Obituary for Stuart Scheingold, professor emeritus of political science at the University of Washington, known for his pioneering scholarship in law, society and politics.

Share story

Not only was he an eminent scholar, Stuart Scheingold was always warm and gracious with his University of Washington colleagues. It was a testimony to the humble character of a man who spent his career working to better society.

“He walked the walk in his everyday personal relationships,” said Michael McCann, a UW colleague and professor of political science who quickly befriended Professor Scheingold after joining the department in 1982.

Professor Scheingold, a UW professor emeritus of political science renowned for his work in law, society and politics, died in Seattle Thursday of leukemia. He was 78.

A meticulous dresser known for pressed bluejeans and blue blazer with leather patches, he was admired for his work on the politics of crime and punishment and his research of lawyers who use their legal skills to advance social justice.

“He was quite simply one of the world’s leading commentators on law and politics,” said Amherst College’s Austin Sarat, a professor of jurisprudence and political science with whom Professor Scheingold directed the multivolume, internationally oriented Cause Lawyering Project.

But he was also known for his humility, a man of intellect and heart who helped launch the careers of others interested in social justice.

“His mentoring is the reason I have had any success at all as an academic,” said professor Lisa Miller of Rutgers University, in an e-mail to Professor Scheingold’s widow, Lee Scheingold. “He had integrity, passion, genuineness and wit. I learned from him how to be a scholar, a researcher and a colleague.”

Born and raised in Cleveland, Professor Scheingold pursued accounting at Ohio State, but that career was short-lived. In New York, one manager called him the worst accountant he’d ever met.

So after a two-year stint in the Air Force, Professor Scheingold earned a doctorate in political science from the University of California, Berkeley, before teaching at several schools, including UC-Davis and the University of Wisconsin-Madison, where he would meet his future wife.

He and Lee married in 1968 and the next year moved to Seattle, where he’d been hired at UW.

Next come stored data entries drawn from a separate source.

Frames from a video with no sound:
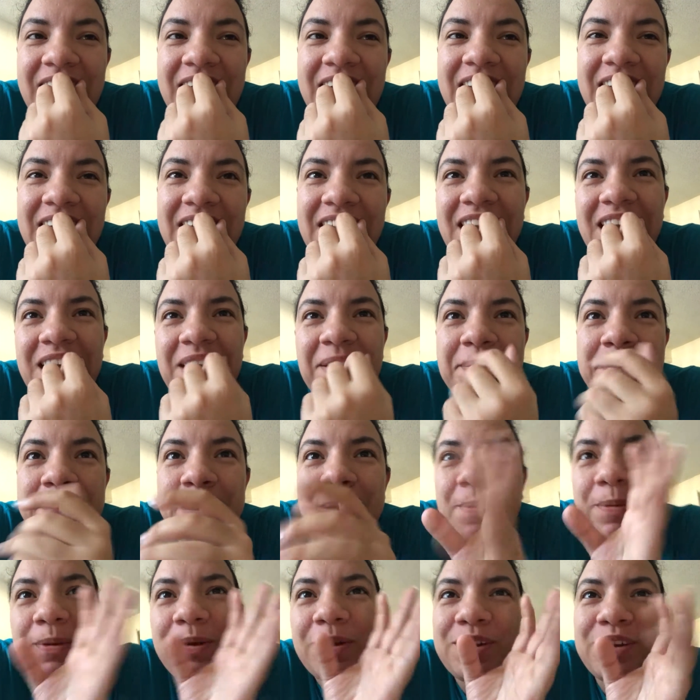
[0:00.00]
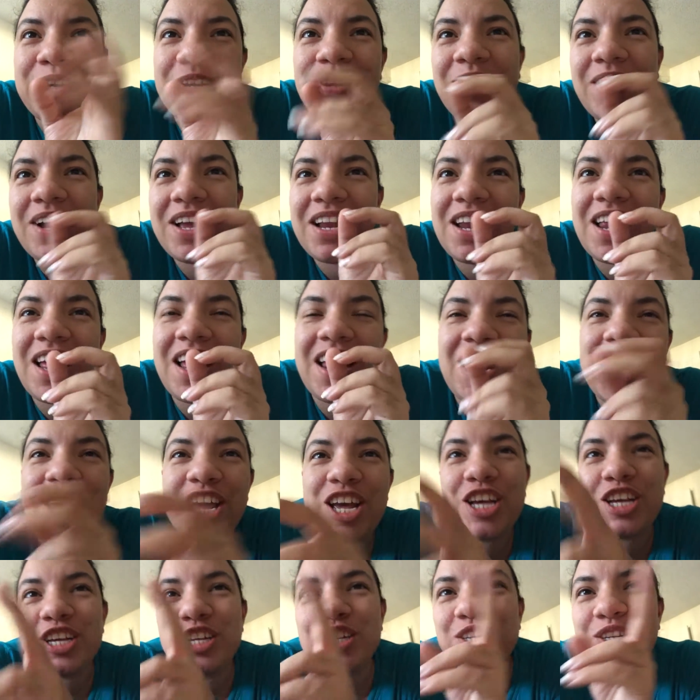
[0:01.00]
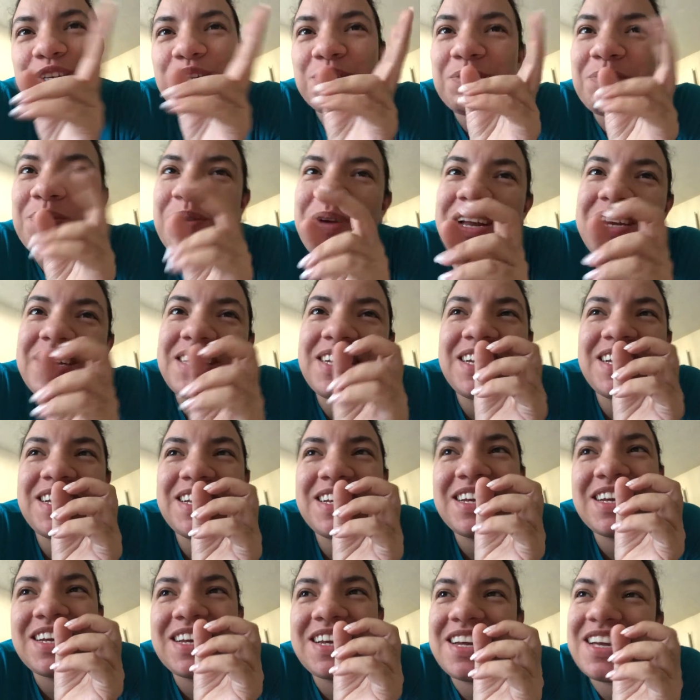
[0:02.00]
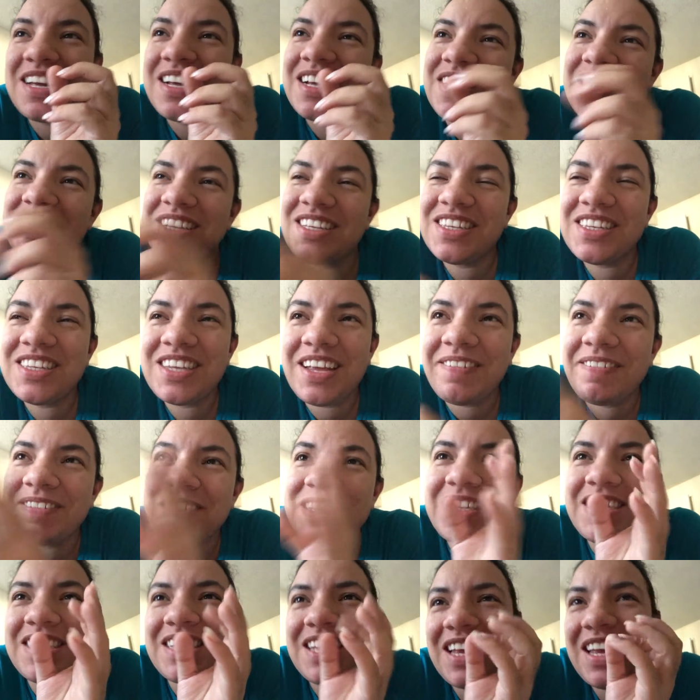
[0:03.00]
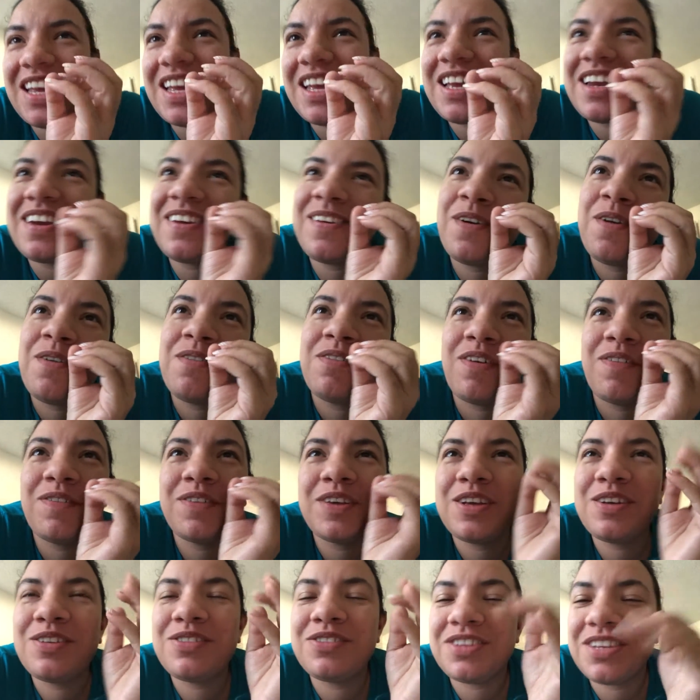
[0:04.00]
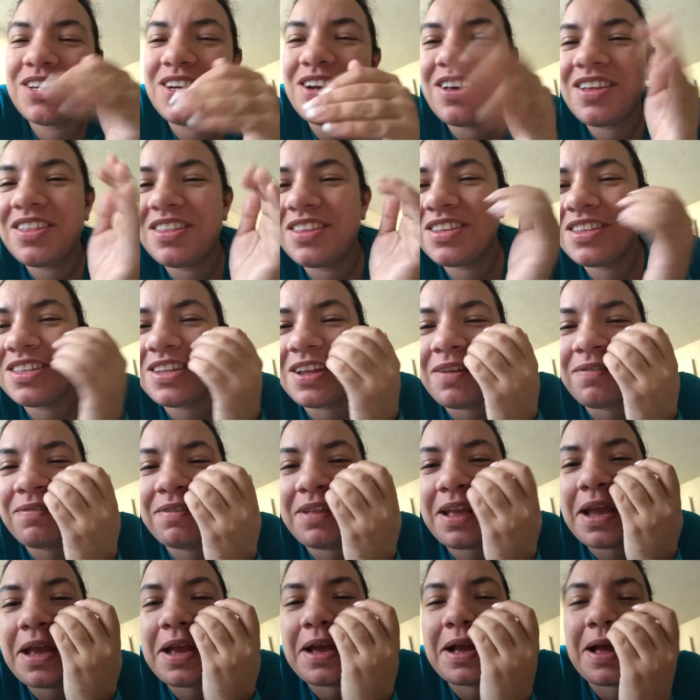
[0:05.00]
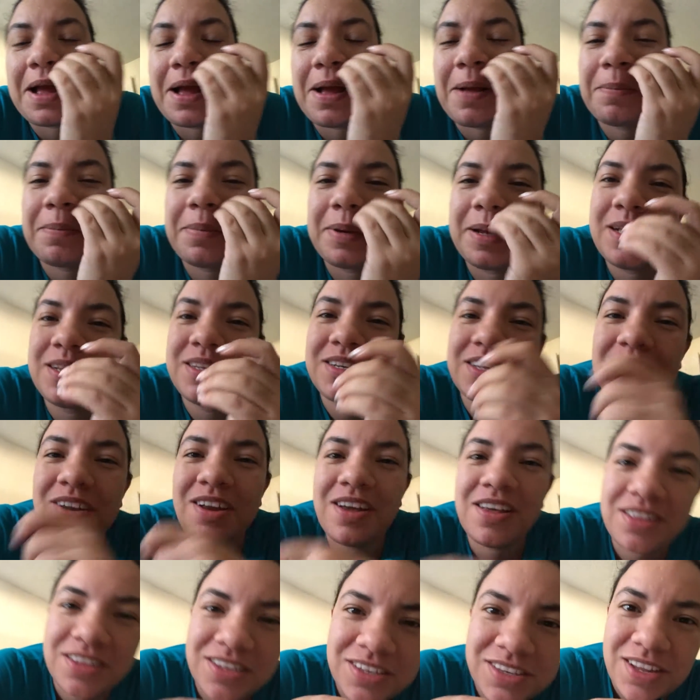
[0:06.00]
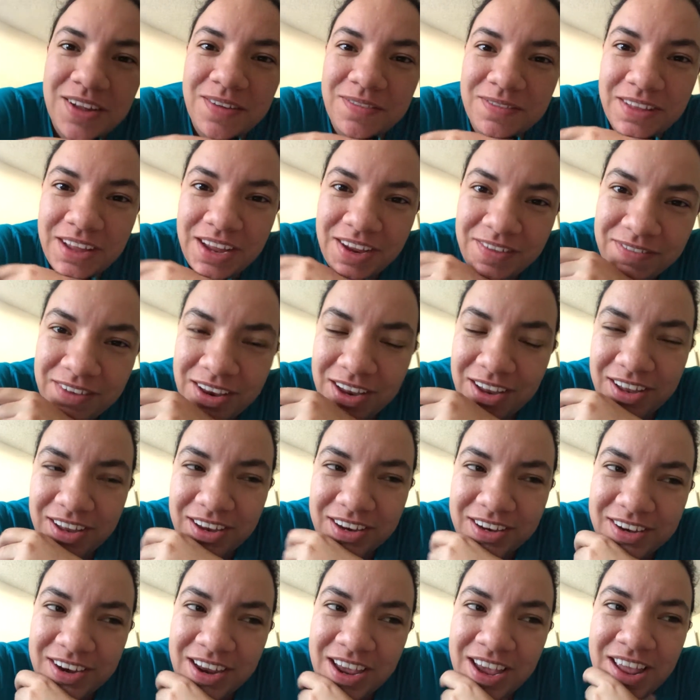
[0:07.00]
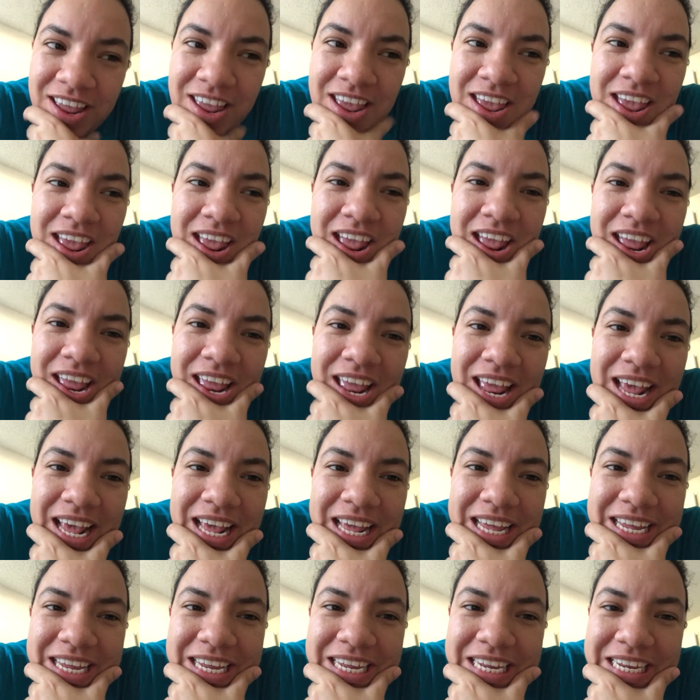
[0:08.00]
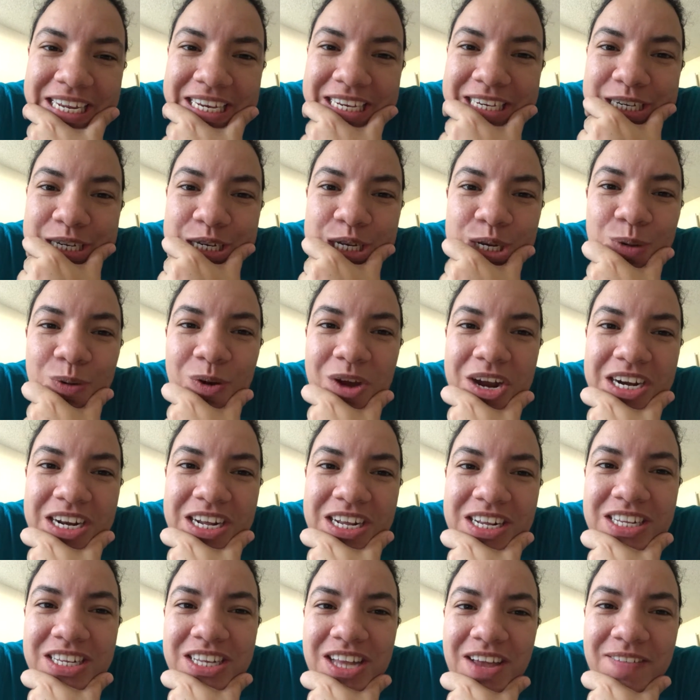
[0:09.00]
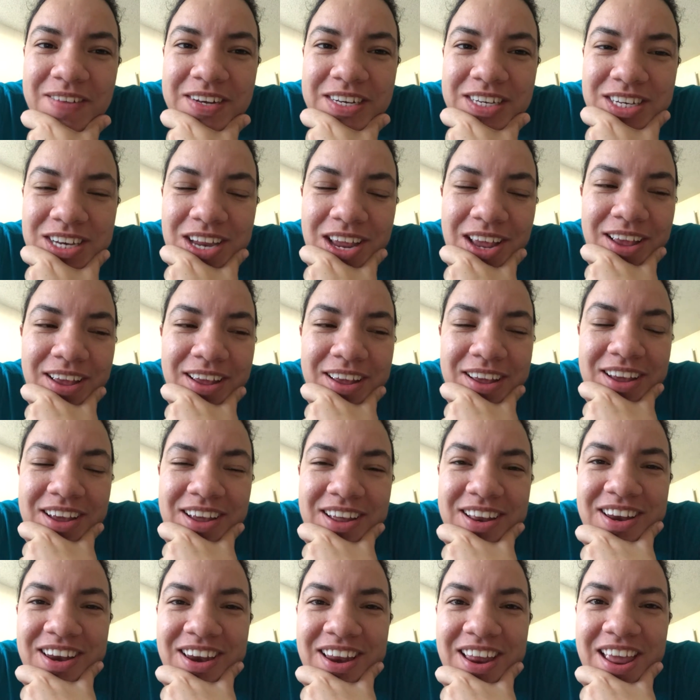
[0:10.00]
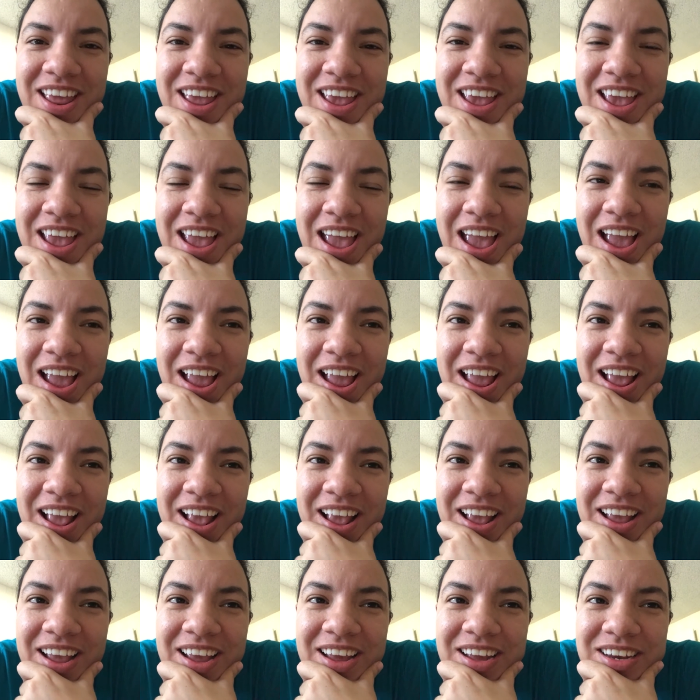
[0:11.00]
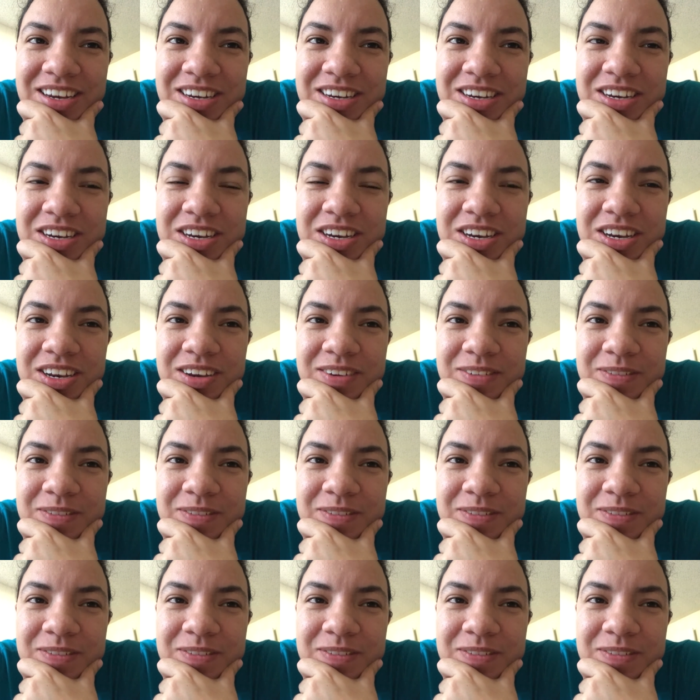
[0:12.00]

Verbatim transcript: and people are doing like 2017 overviews and all the stuff they accomplished and all the stuff they've done in 2017. And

Professor Scheingold wrote or edited 15 books, a leading commentator on law and politics. His 1974 book, “The Politics of Rights: Lawyers, Public Policy and Political Change” is regarded as a classic of socio-legal studies, praised by Berkeley law professor Malcolm Feeley as “the best single book on law and politics in the United States.”

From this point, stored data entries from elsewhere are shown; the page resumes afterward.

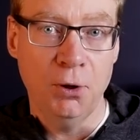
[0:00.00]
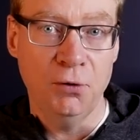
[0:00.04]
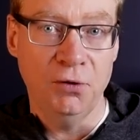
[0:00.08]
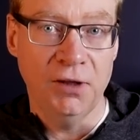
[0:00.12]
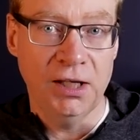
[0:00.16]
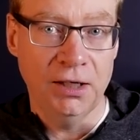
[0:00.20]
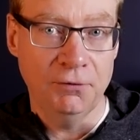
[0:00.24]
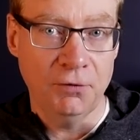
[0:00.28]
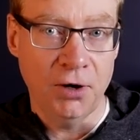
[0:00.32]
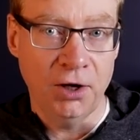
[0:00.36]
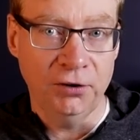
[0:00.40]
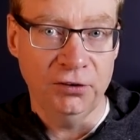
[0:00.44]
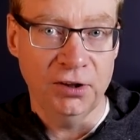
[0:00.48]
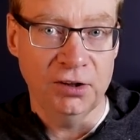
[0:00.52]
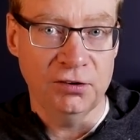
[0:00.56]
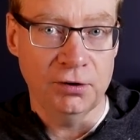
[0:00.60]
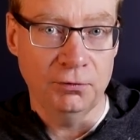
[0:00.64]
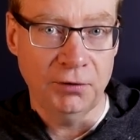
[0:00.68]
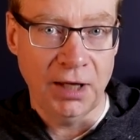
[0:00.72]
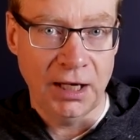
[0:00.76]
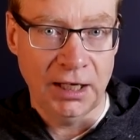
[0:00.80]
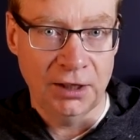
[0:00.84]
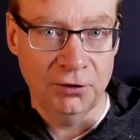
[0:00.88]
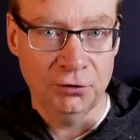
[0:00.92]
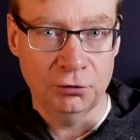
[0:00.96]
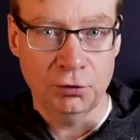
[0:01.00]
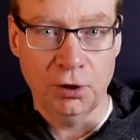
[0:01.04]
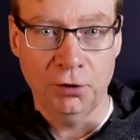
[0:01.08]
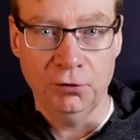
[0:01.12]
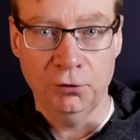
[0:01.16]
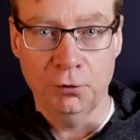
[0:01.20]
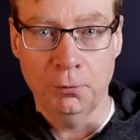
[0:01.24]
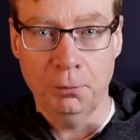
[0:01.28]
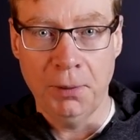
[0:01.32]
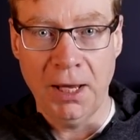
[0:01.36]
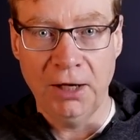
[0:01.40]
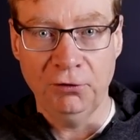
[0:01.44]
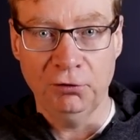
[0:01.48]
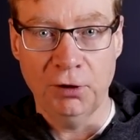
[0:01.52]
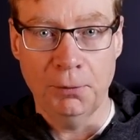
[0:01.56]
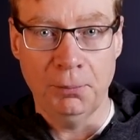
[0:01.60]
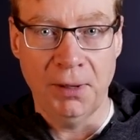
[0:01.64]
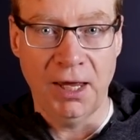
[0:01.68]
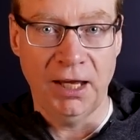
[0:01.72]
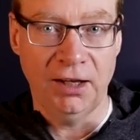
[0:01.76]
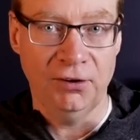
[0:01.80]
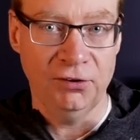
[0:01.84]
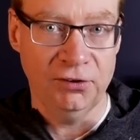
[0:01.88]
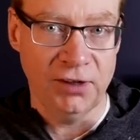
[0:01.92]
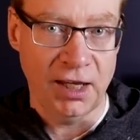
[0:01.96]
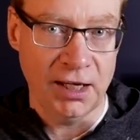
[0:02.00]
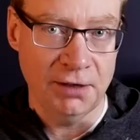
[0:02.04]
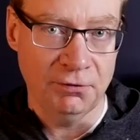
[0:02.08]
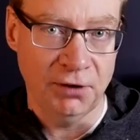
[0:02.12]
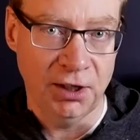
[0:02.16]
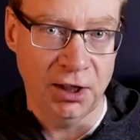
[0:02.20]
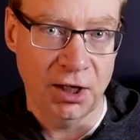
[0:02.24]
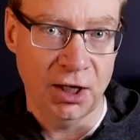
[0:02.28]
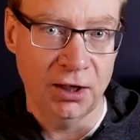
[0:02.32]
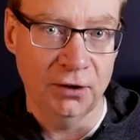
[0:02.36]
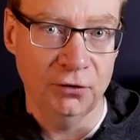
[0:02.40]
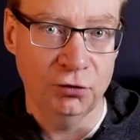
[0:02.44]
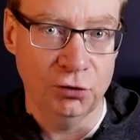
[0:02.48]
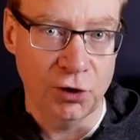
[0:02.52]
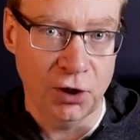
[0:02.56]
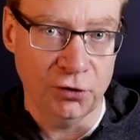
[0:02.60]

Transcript: but the advantage of getting structural battery pack saving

“His intellectual legacy is both broad and deep,” the Law and Society Association said upon conferring Professor Scheingold with its Harry J. Kalven Jr. Prize in 2001.

In 2004, he received a Lifetime Achievement Award from the American Political Science Association, and last year, UW created a professorship — the Stuart A. Scheingold Professor of Social Justice — in his honor.

“He was a demanding and original intellectual,” McCann said.

Professor Scheingold, a fitness buff who ran Green Lake before it became fashionable, loved jazz and red wine, and he kept dinner companions amused with his often self-deprecating stories.

For someone so athletic, leukemia was a difficult challenge. Uncertainty toyed with the plans of a man who cared about predictability and order. “But he bore it with great grace and equanimity,” McCann said.

And in those final five years, he managed to write a final book, “The Political Novel: Re-Imagining the Twentieth Century,” which was rushed into publication so that Professor Scheingold, in his hospital bed, was able to hold it and look it over.

Several weeks ago, Lee Scheingold said, her husband wrote to each of his graduate students to say it was time to say goodbye, and each replied with his or her own tributes. “In that respect, it was a very good death,” she said. “He really did it up right.”

A memorial service will be held at the UW in October.

Remembrances may be made through the UW Foundation to the Stuart and Lee Scheingold Endowed Fund in Social Justice and should be sent to Ann Buscherfeld, Department of Political Science. Alternately, donations may be made to the Group Health Foundation, Dept. 4194, P.O. Box 34936, Seattle, WA 98124-1936.